Instructions for the task
Please transcribe, word for word, only the lines from the one containing "[0.40-0.60s]" through the last line of the records below, both included, and leave out every picture.

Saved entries
>>>>>
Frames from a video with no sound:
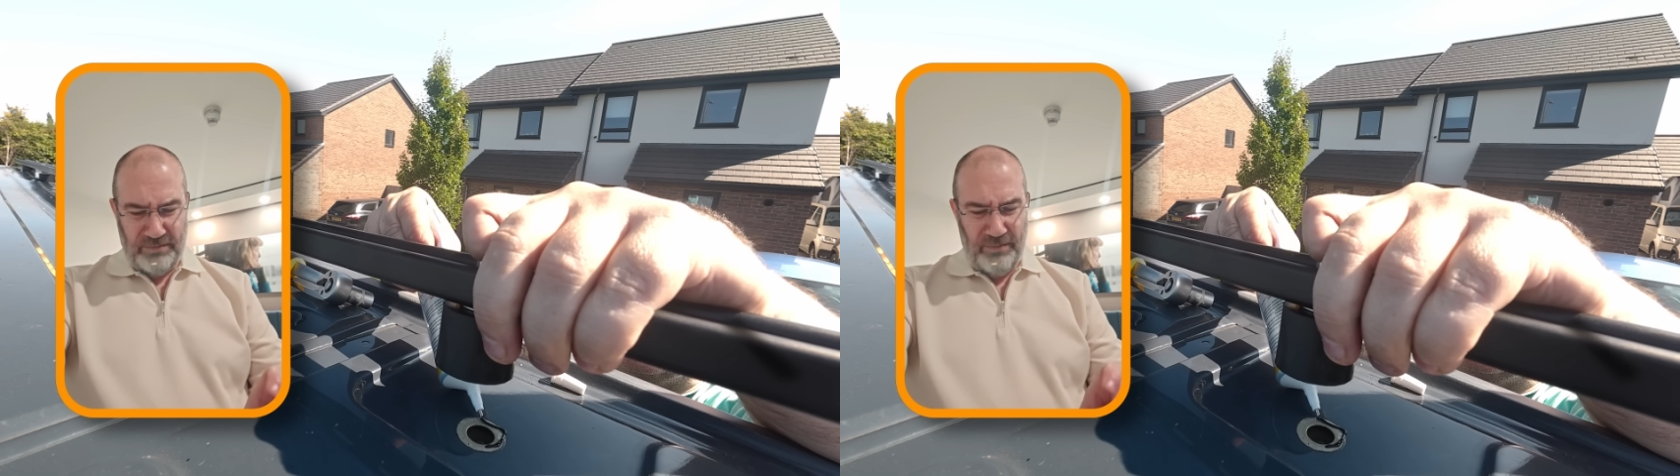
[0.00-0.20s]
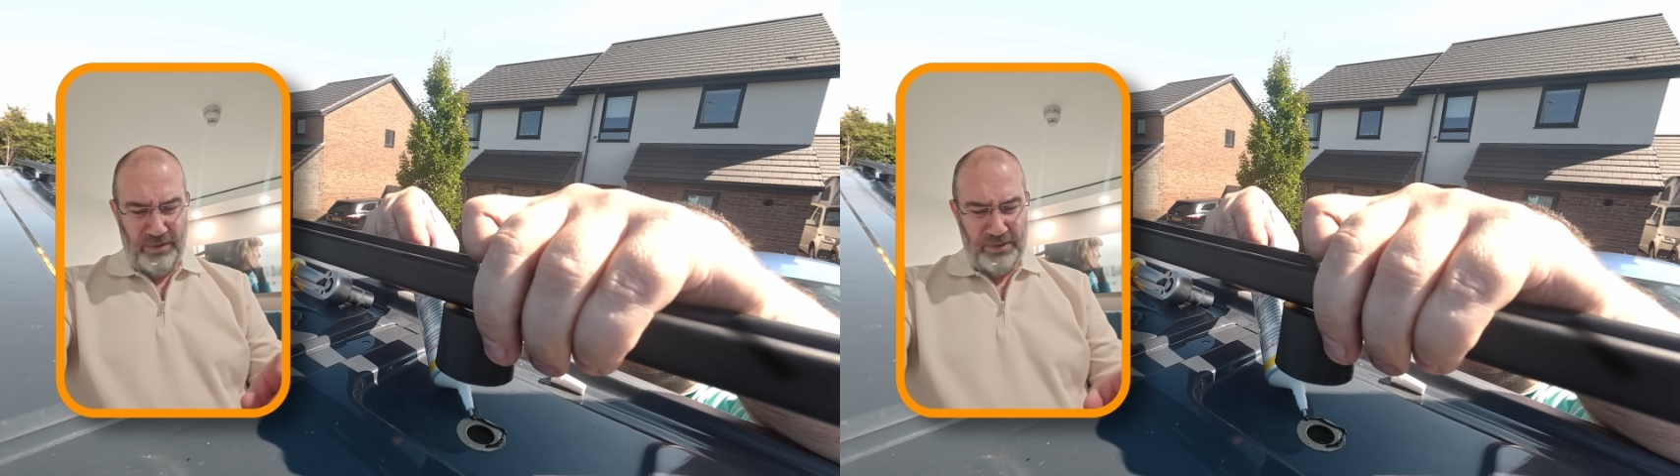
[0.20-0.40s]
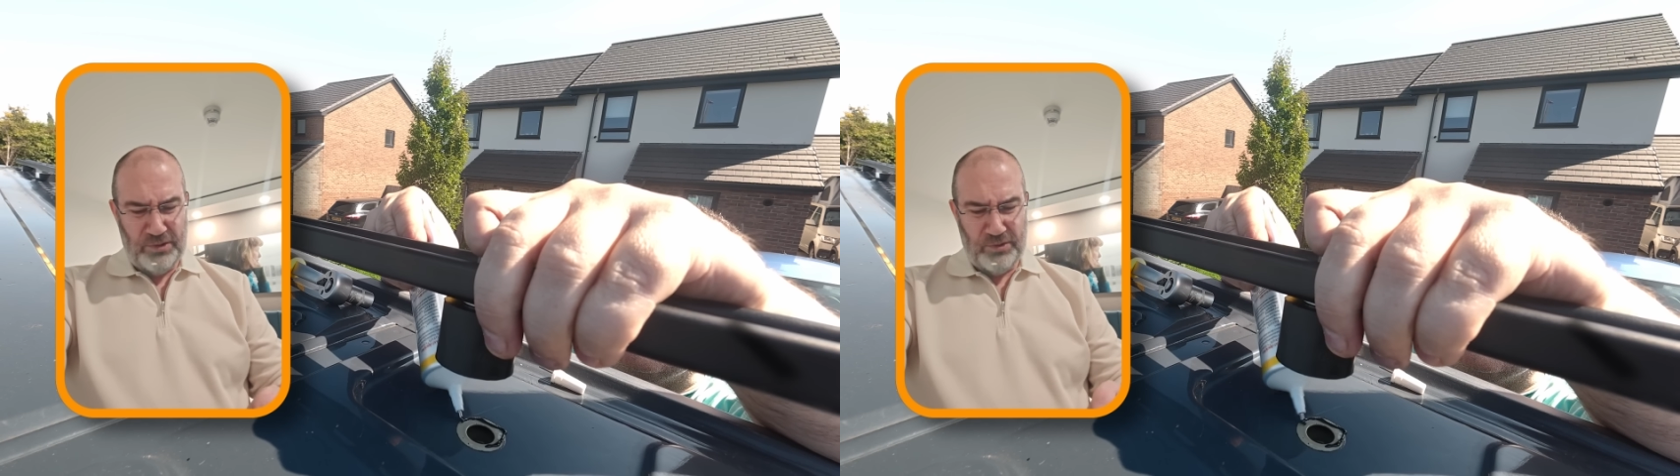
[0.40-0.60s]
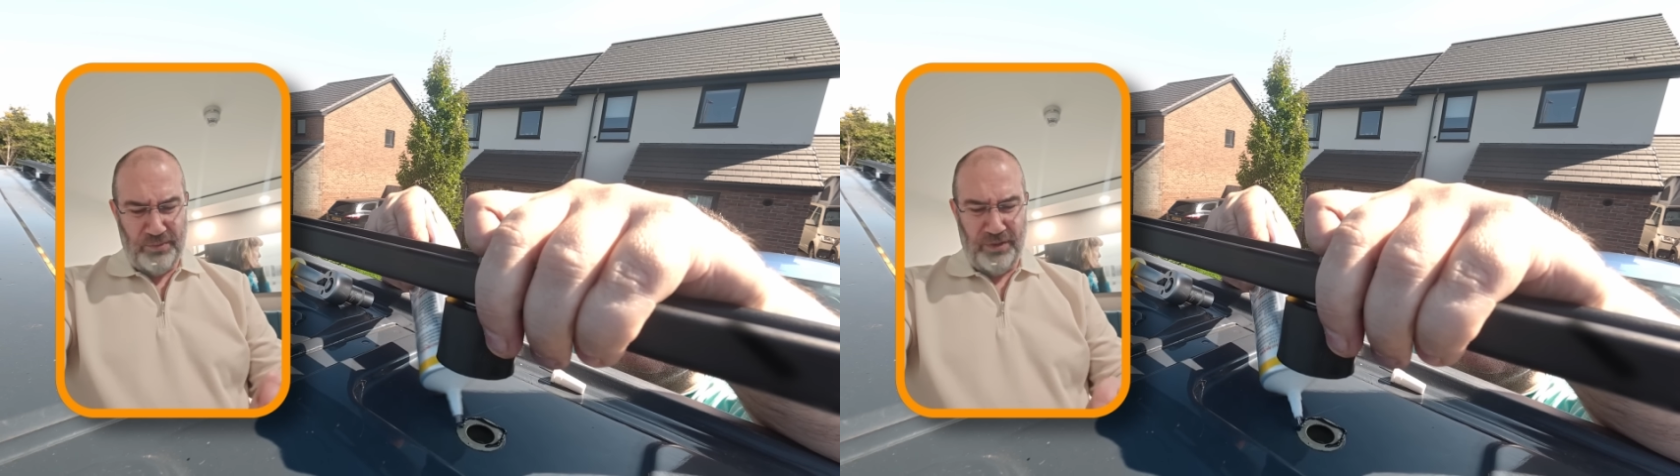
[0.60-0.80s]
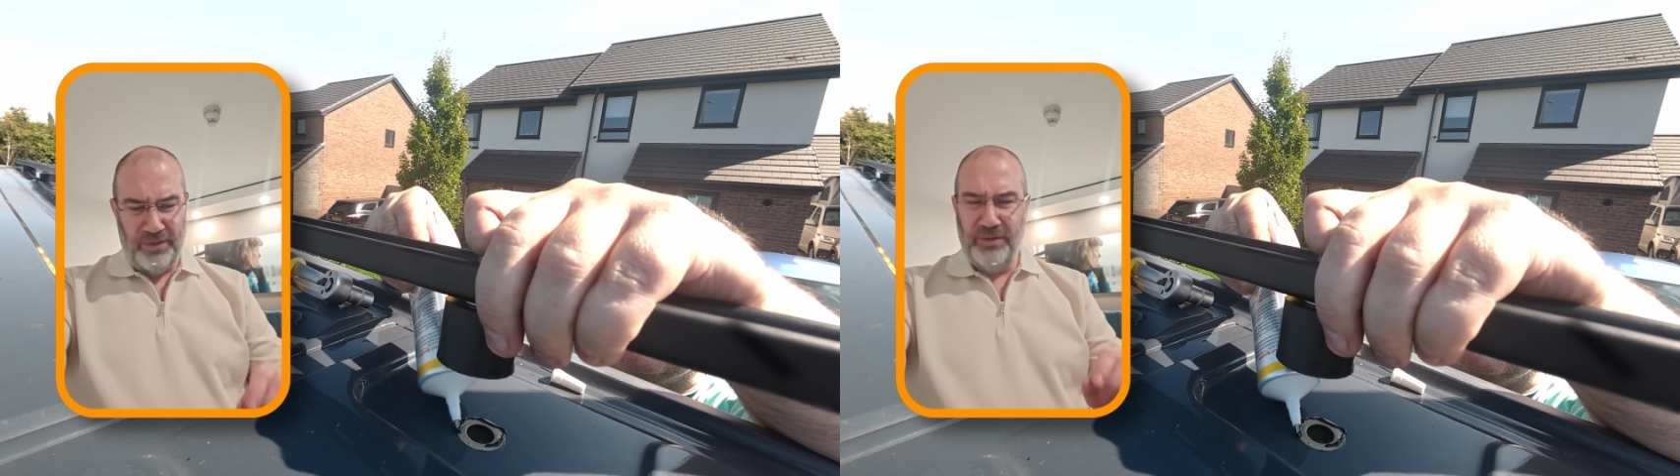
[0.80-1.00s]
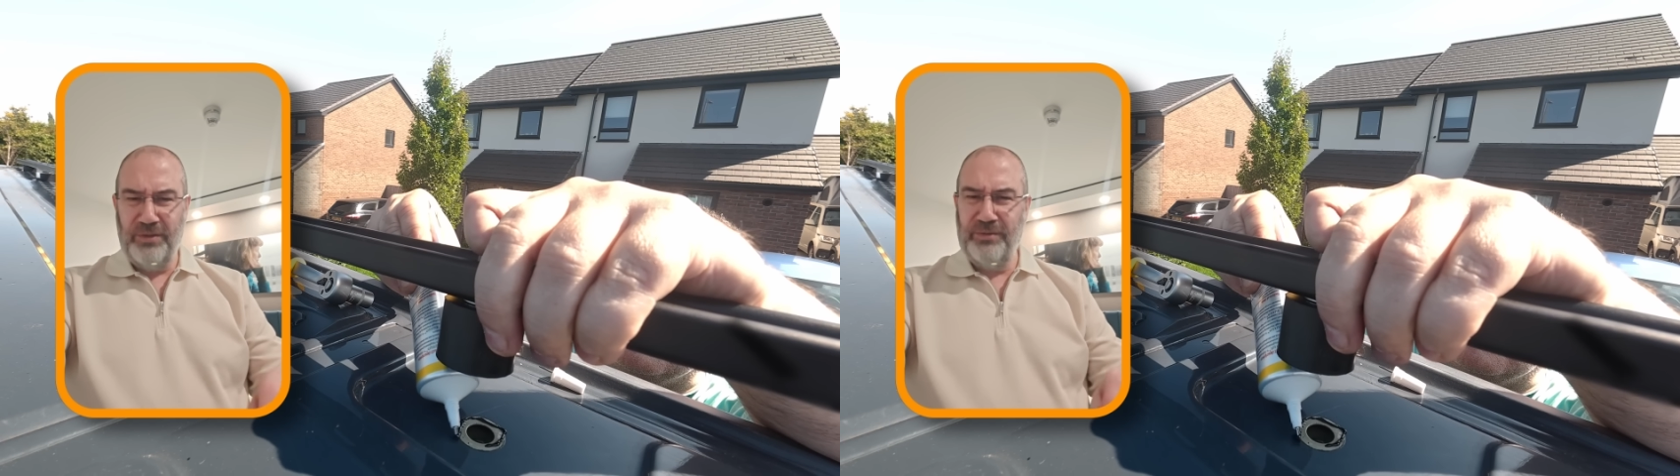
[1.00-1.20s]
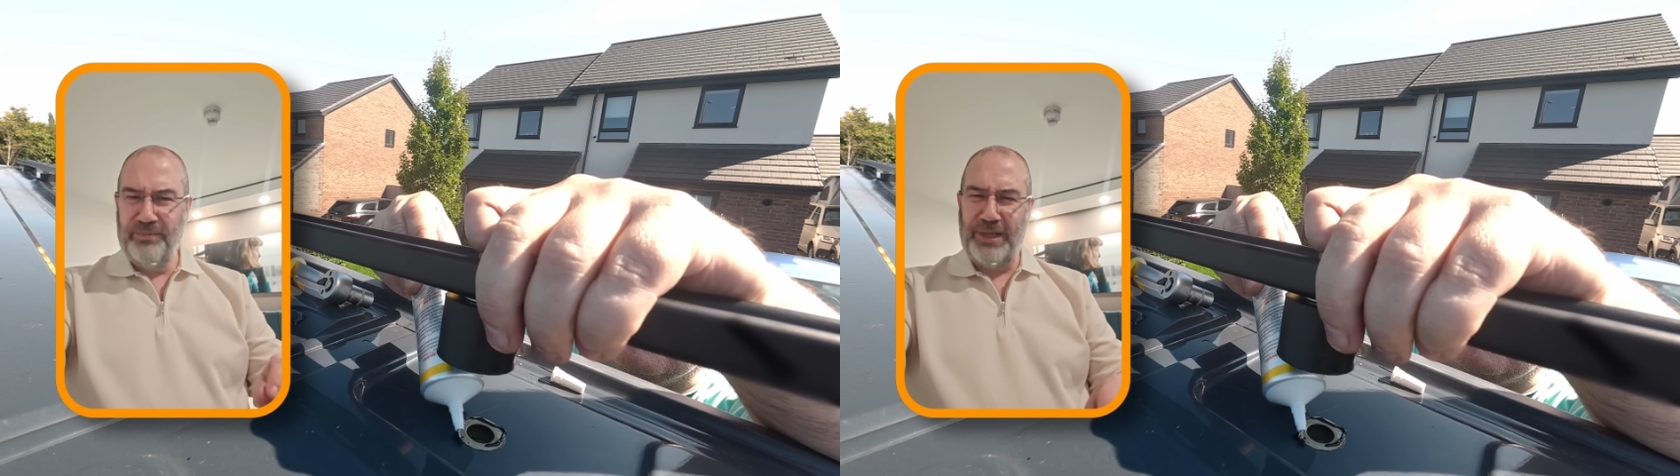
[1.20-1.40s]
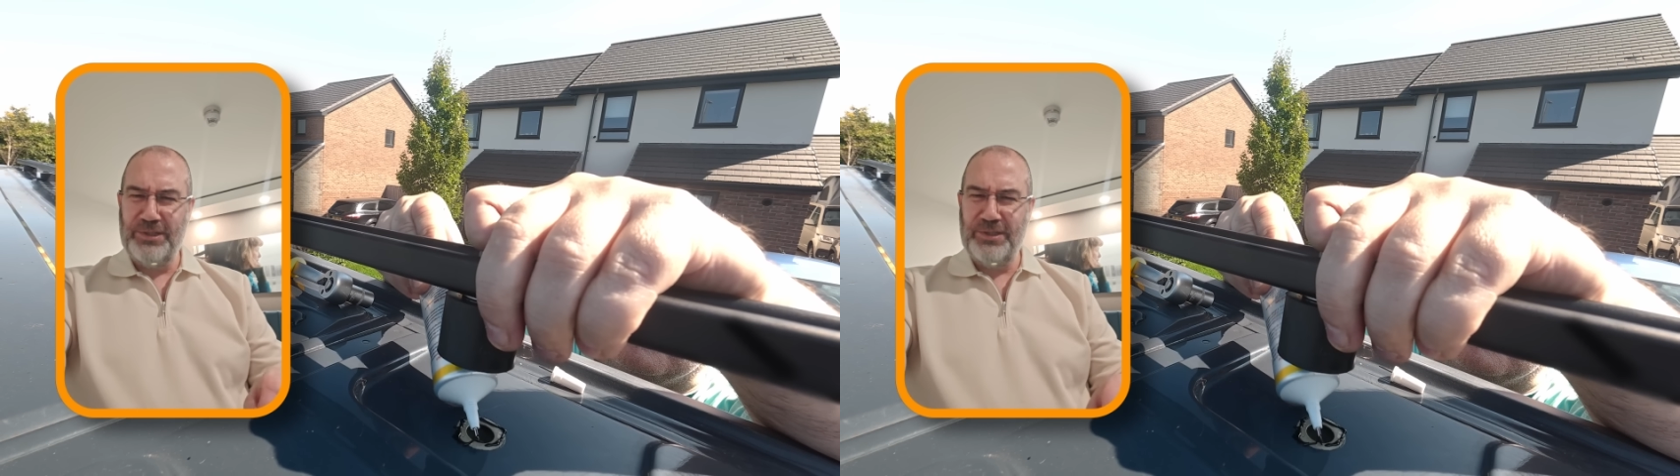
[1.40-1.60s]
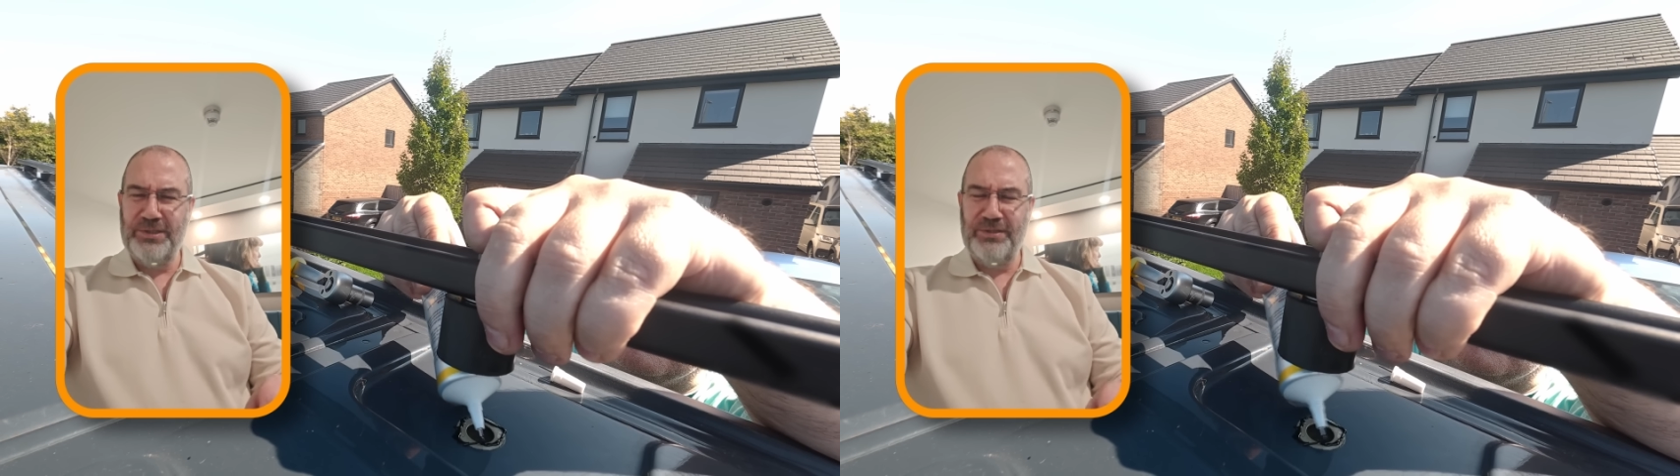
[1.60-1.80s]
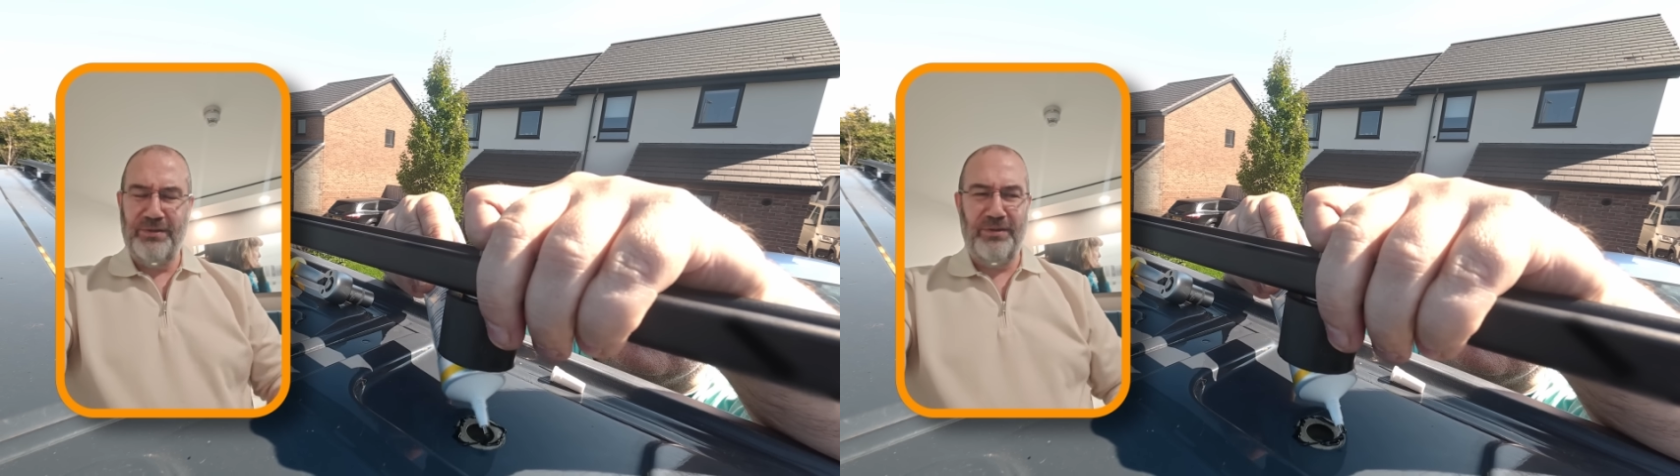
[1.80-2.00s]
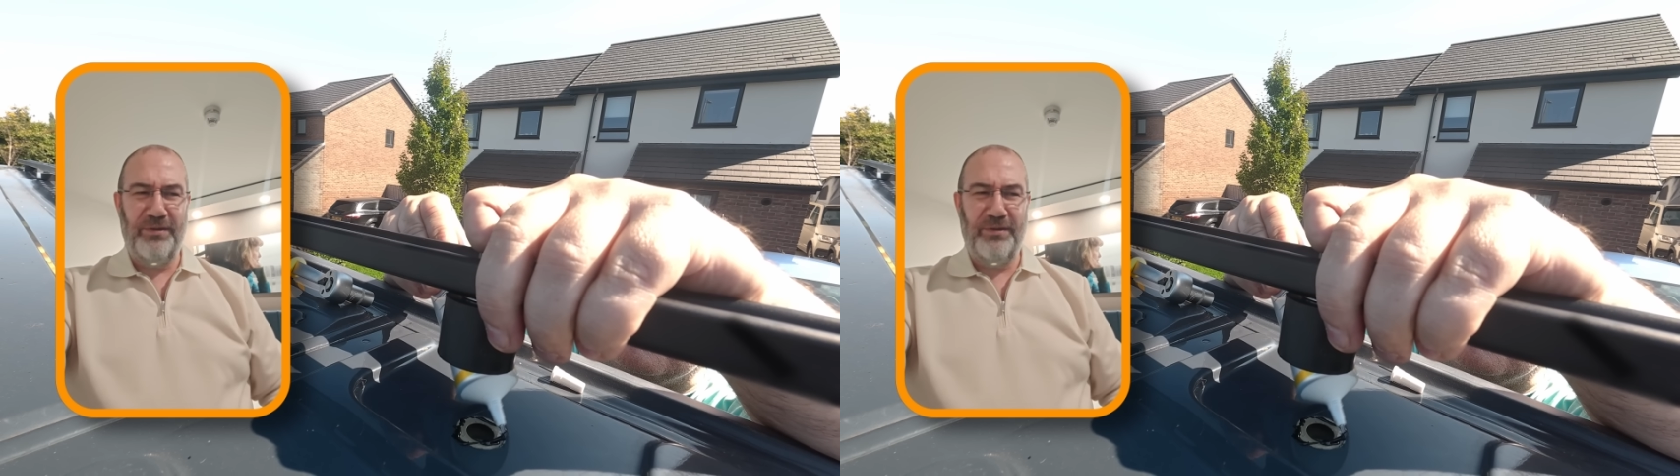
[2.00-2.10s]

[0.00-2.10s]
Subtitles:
very small patches of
<<<<<
Exercise result
[0.40-0.60s]
[0.60-0.80s]
[0.80-1.00s]
[1.00-1.20s]
[1.20-1.40s]
[1.40-1.60s]
[1.60-1.80s]
[1.80-2.00s]
[2.00-2.10s]

[0.00-2.10s]
Subtitles:
very small patches of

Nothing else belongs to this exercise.